Moustakas (dalam Landreth, 2001) menggambarkan lima tahap dimana anak yang mengalami gangguan emosi berkembang menuju ekspresi diri dan kesadaran diri dalam proses terapi permainan, yaitu :
1) Emosi negatif terekspresikan secara menyebar ditempat klien bermain. Misalnya ekspresi dari reaksi terhadap kekerasan tersebar pada ruang bermain, alat permainan, atau pada terapis.
2) Anak mengekspresikan emosi yang bertentangan, misalnya antara kecemasan dengan kekasaran.

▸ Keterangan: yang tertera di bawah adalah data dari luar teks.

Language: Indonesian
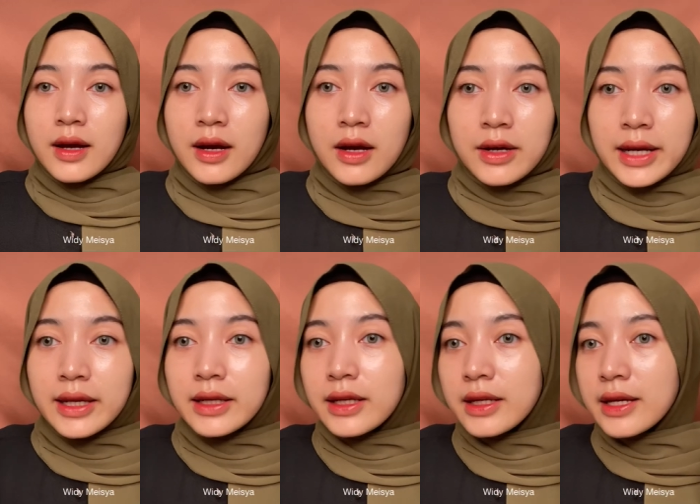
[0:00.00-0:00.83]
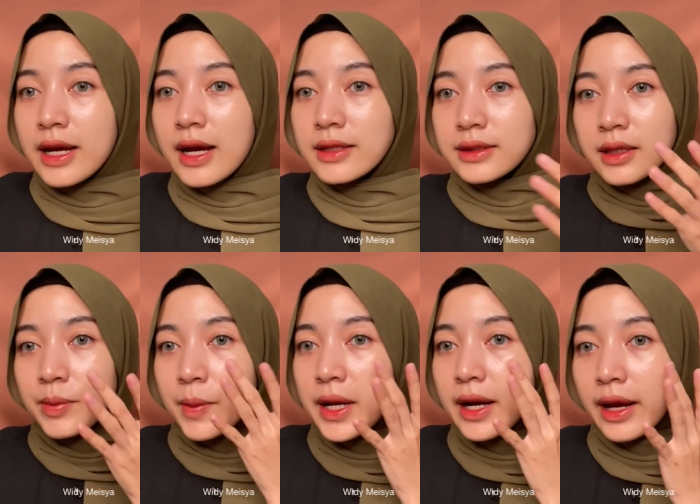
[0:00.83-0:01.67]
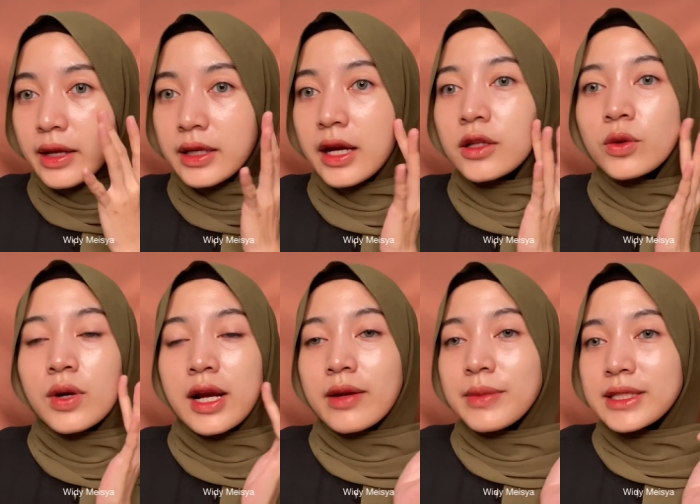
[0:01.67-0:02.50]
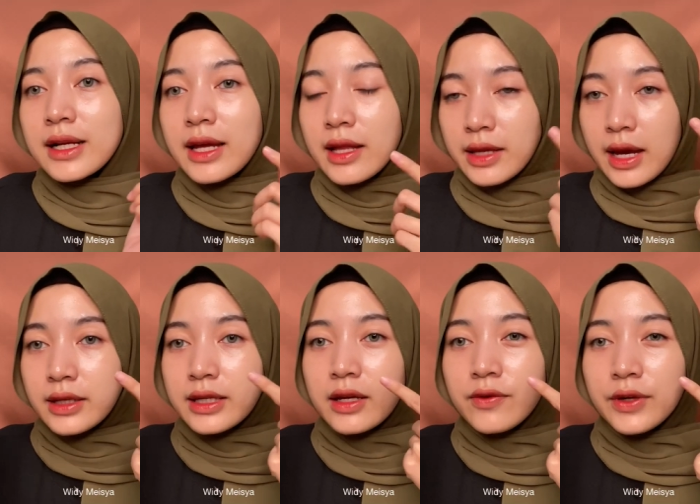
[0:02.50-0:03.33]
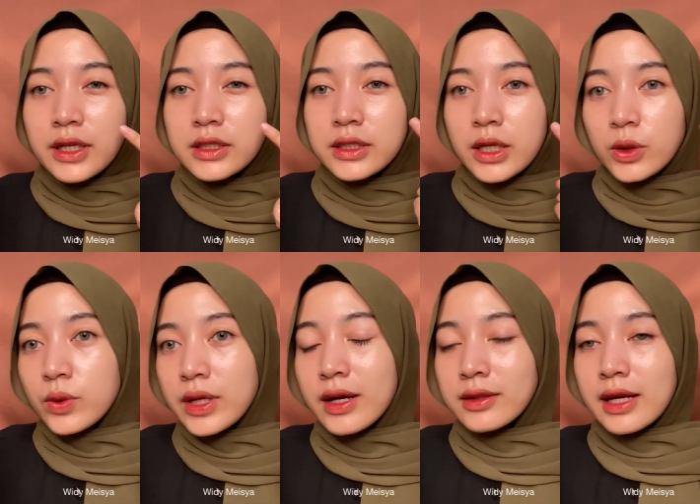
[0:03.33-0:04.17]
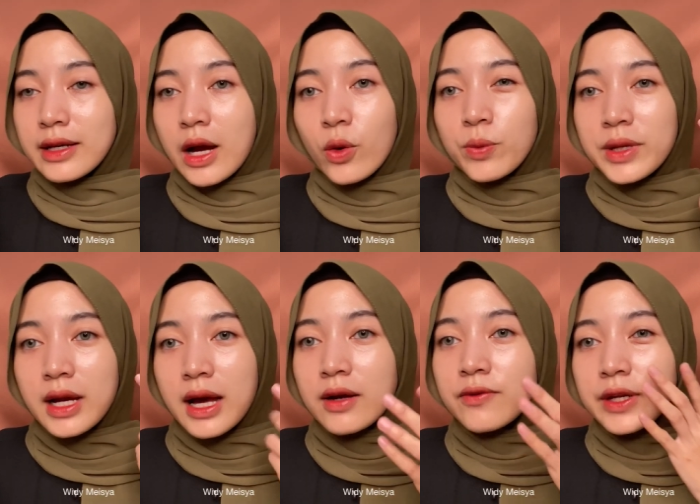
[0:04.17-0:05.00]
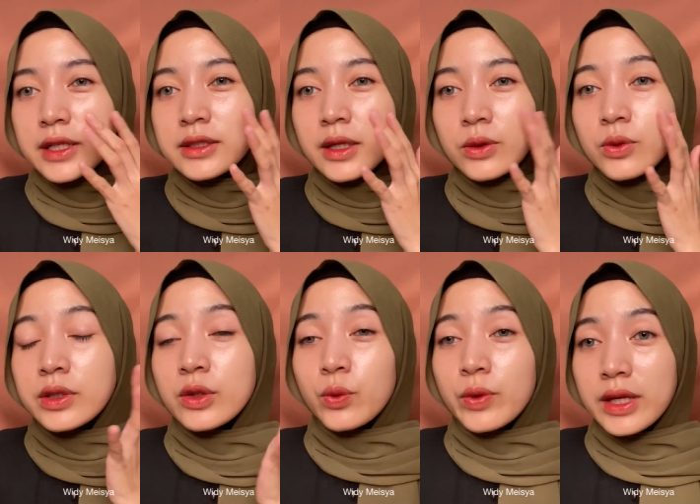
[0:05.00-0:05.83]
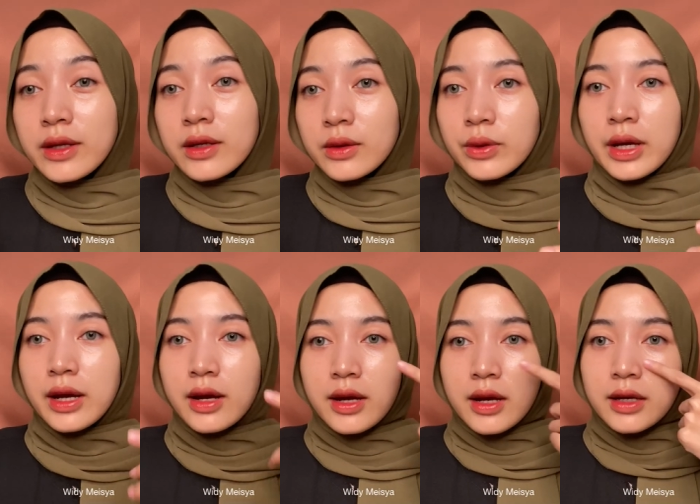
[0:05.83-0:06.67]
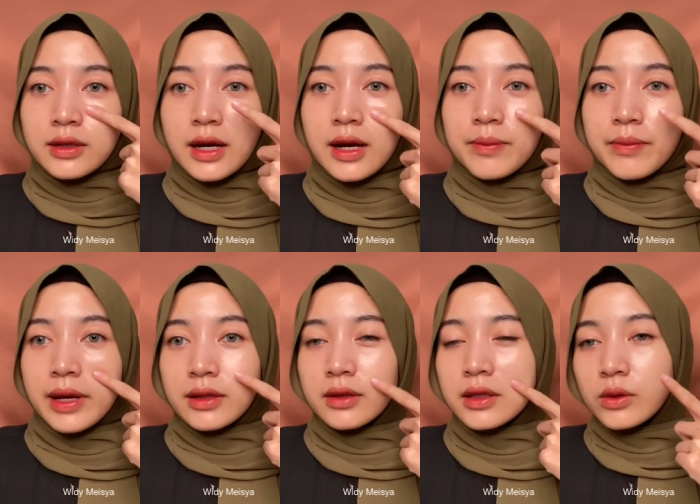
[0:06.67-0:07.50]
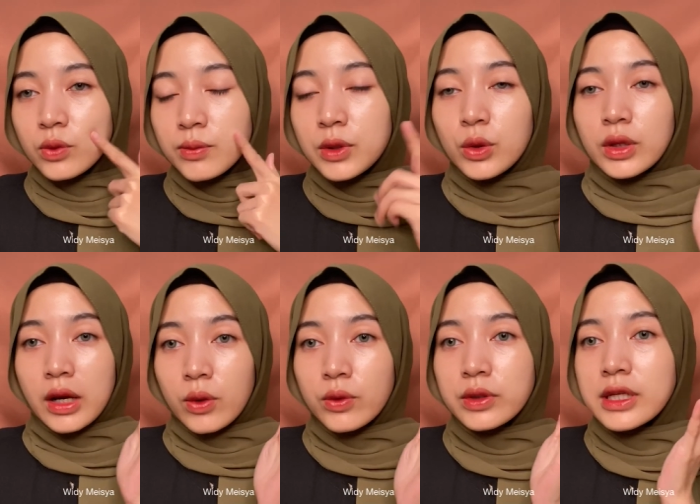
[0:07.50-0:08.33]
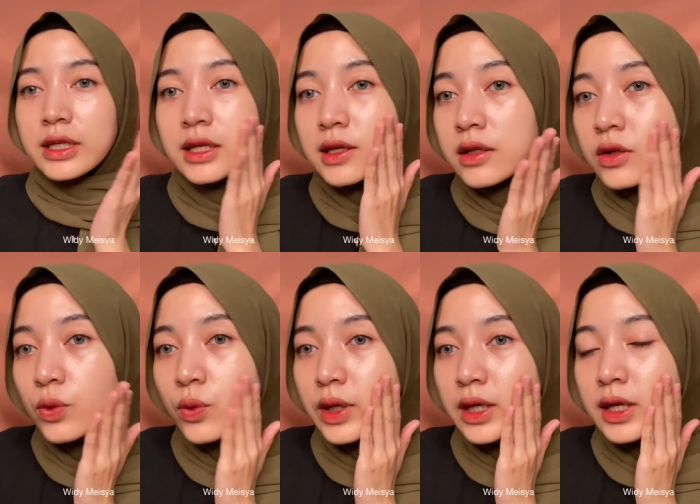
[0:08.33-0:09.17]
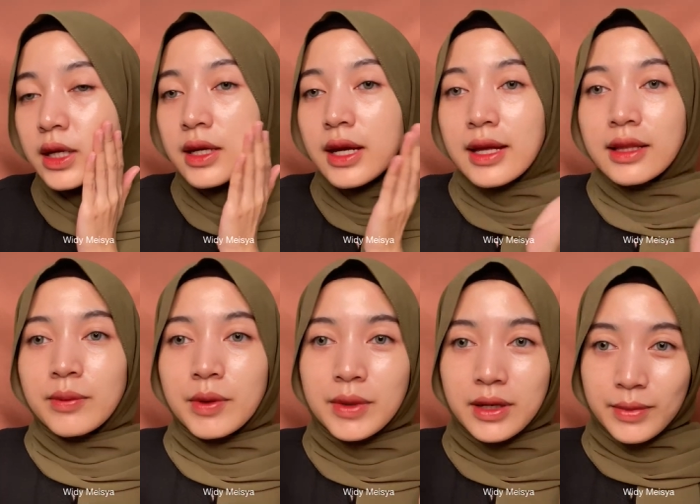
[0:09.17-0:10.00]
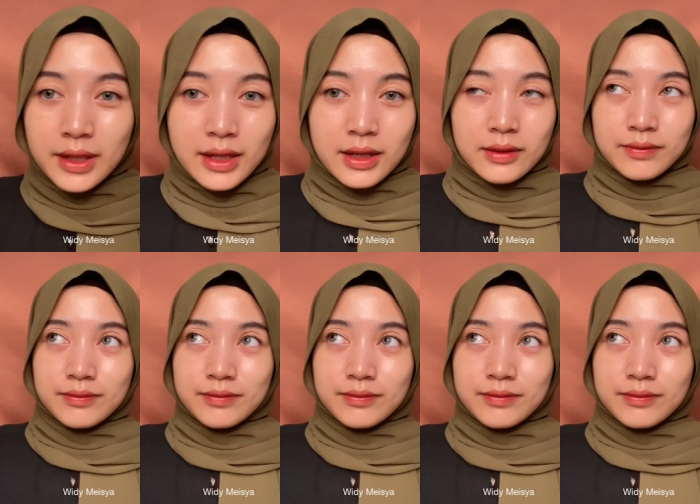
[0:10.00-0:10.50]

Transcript: Oke ini dia hasil pemakaiannya, tuh kalian bisa lihat ya, jadi finishnya tuh yang tadi aku bilang, finishnya tuh dewy gitu ya, nggak matte gitu menurut aku, jadi dewy, tapi bener-bener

3) Anak lebih fokus dalam mengekspresikan emosi negatif, misalnya pada orang tua, diri sendiri, atau orang lain dalam hidupnya.
4) Emosi dan sikap yang bertentangan, negatif dengan positif, kembali terjadi dengan fokus pada orang tua, diri anak, atau orang lain.

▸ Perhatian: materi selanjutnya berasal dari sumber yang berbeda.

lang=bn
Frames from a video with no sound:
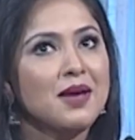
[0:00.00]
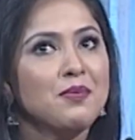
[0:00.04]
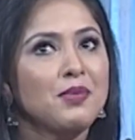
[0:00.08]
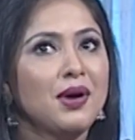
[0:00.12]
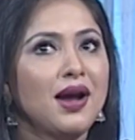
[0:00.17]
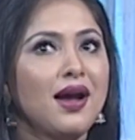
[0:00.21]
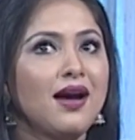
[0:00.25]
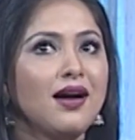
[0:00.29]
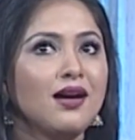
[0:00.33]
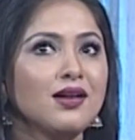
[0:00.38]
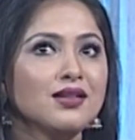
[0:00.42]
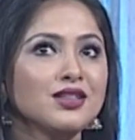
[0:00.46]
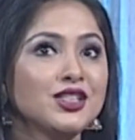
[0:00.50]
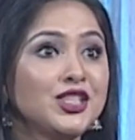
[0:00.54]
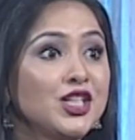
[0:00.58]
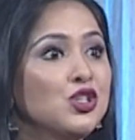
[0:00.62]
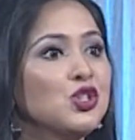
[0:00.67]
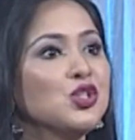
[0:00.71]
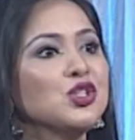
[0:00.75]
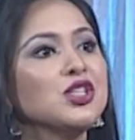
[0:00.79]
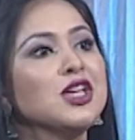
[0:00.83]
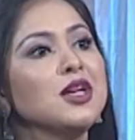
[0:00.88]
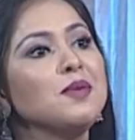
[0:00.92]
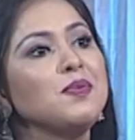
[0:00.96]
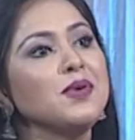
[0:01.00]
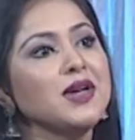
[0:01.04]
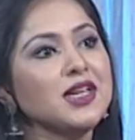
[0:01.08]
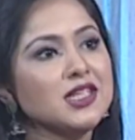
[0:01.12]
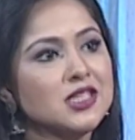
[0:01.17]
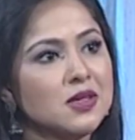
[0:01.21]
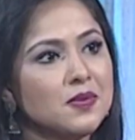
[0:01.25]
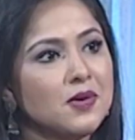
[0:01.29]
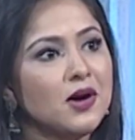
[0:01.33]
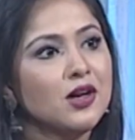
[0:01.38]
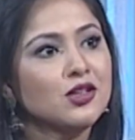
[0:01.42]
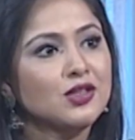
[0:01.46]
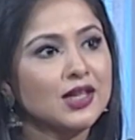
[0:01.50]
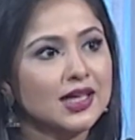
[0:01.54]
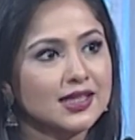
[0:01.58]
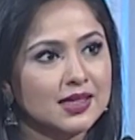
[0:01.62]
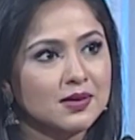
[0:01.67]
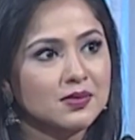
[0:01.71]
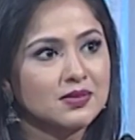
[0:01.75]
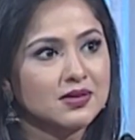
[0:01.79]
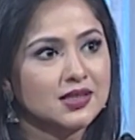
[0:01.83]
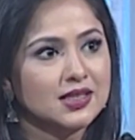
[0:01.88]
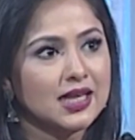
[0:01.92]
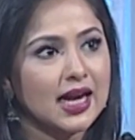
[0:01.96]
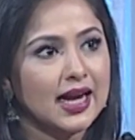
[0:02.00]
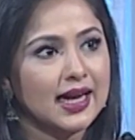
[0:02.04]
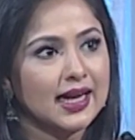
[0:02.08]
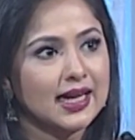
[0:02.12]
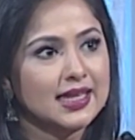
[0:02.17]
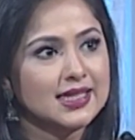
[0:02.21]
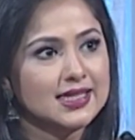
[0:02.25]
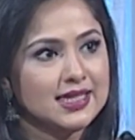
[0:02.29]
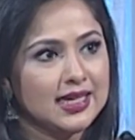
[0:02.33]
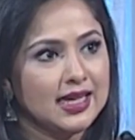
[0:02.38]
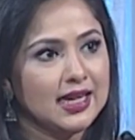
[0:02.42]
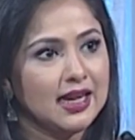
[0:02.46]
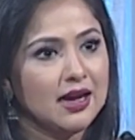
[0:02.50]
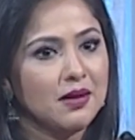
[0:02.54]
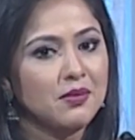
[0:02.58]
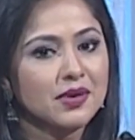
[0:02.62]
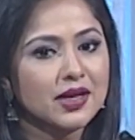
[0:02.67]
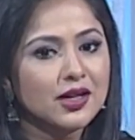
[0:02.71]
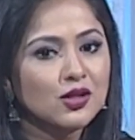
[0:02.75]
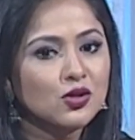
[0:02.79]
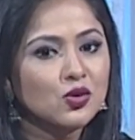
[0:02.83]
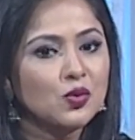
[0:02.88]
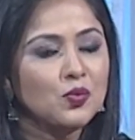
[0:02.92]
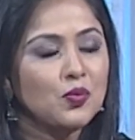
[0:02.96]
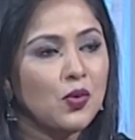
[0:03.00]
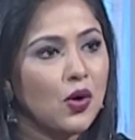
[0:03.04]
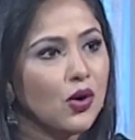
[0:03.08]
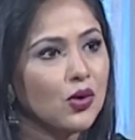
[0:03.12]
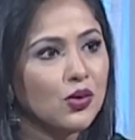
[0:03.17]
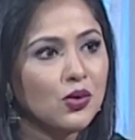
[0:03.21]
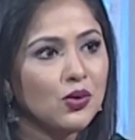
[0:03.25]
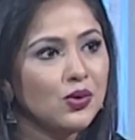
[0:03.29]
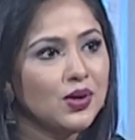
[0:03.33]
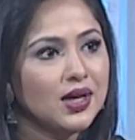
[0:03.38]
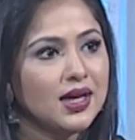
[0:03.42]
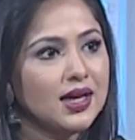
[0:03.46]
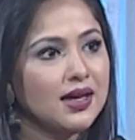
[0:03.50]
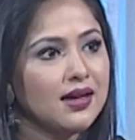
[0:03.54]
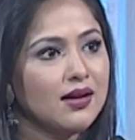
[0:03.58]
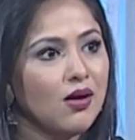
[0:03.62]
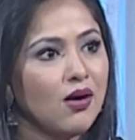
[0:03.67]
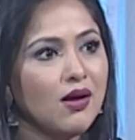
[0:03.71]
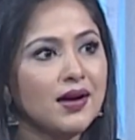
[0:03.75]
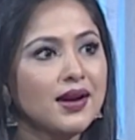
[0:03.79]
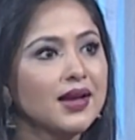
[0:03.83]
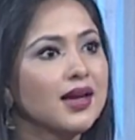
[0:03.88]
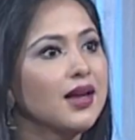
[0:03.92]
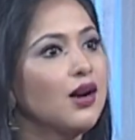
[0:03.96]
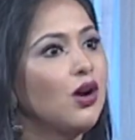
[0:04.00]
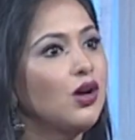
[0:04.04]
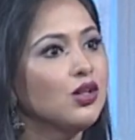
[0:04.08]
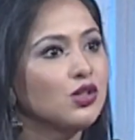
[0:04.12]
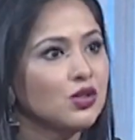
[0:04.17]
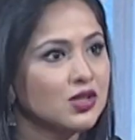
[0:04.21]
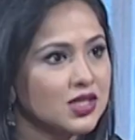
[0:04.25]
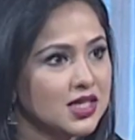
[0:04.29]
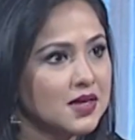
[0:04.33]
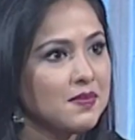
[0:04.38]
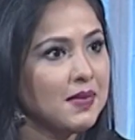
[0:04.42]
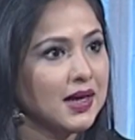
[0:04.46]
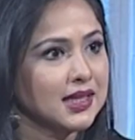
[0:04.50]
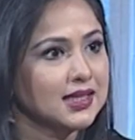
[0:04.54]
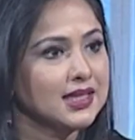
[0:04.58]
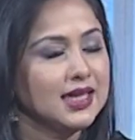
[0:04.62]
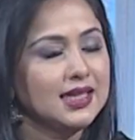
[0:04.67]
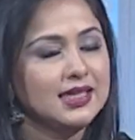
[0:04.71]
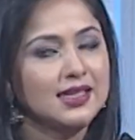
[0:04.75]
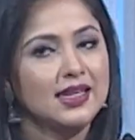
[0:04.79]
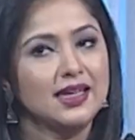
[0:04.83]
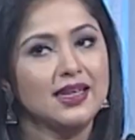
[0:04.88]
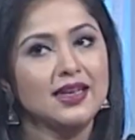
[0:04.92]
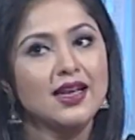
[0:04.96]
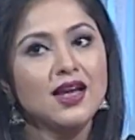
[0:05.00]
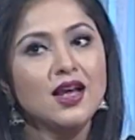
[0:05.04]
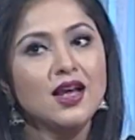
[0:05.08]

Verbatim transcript: বা শিশু শিল্পী হিসেবে হয়তো একটা জায়গায় ছিলাম কিন্তু বড় হয়ে অনেকের হয়তো সেই মাথায় নেই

5) Anak mengekspresikan tilikan diri dan pemahaman atas emosi negatif ataupun positif yang ada pada dirinya dengan jelas, terbedakan, terpisah, dan realistik dengan sikap positif yang lebih dominan.

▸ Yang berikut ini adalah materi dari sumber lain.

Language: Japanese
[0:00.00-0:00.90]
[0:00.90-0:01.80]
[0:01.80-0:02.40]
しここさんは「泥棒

Axline (dalam Landreth, 2001) menggambarkan proses tahapan ekspresi diri klien melalui permainan sebagai berikut: pada saat sesi terapi berkembang, banyak sikap dan emosi klien yang diekspresikan secara simbolik dari permainan ke permainan, dari klien ke orang khayalan, dari klien ke orang yang sesungguhnya, dan dari anak ke objek emosinya. Pada akhir terapi, klien bertanggung jawab atas emosinya tersebut, dan mengekspresikan diri secara jujur dan terbuka melalui permainan. Klien akan menyadari emosinya, dan belajar mengontrol ataupun menghilangkan emosi tersebut. Dalam terapi ini dibutuhkan lingkungan yang menerima tanpa syarat dan aman.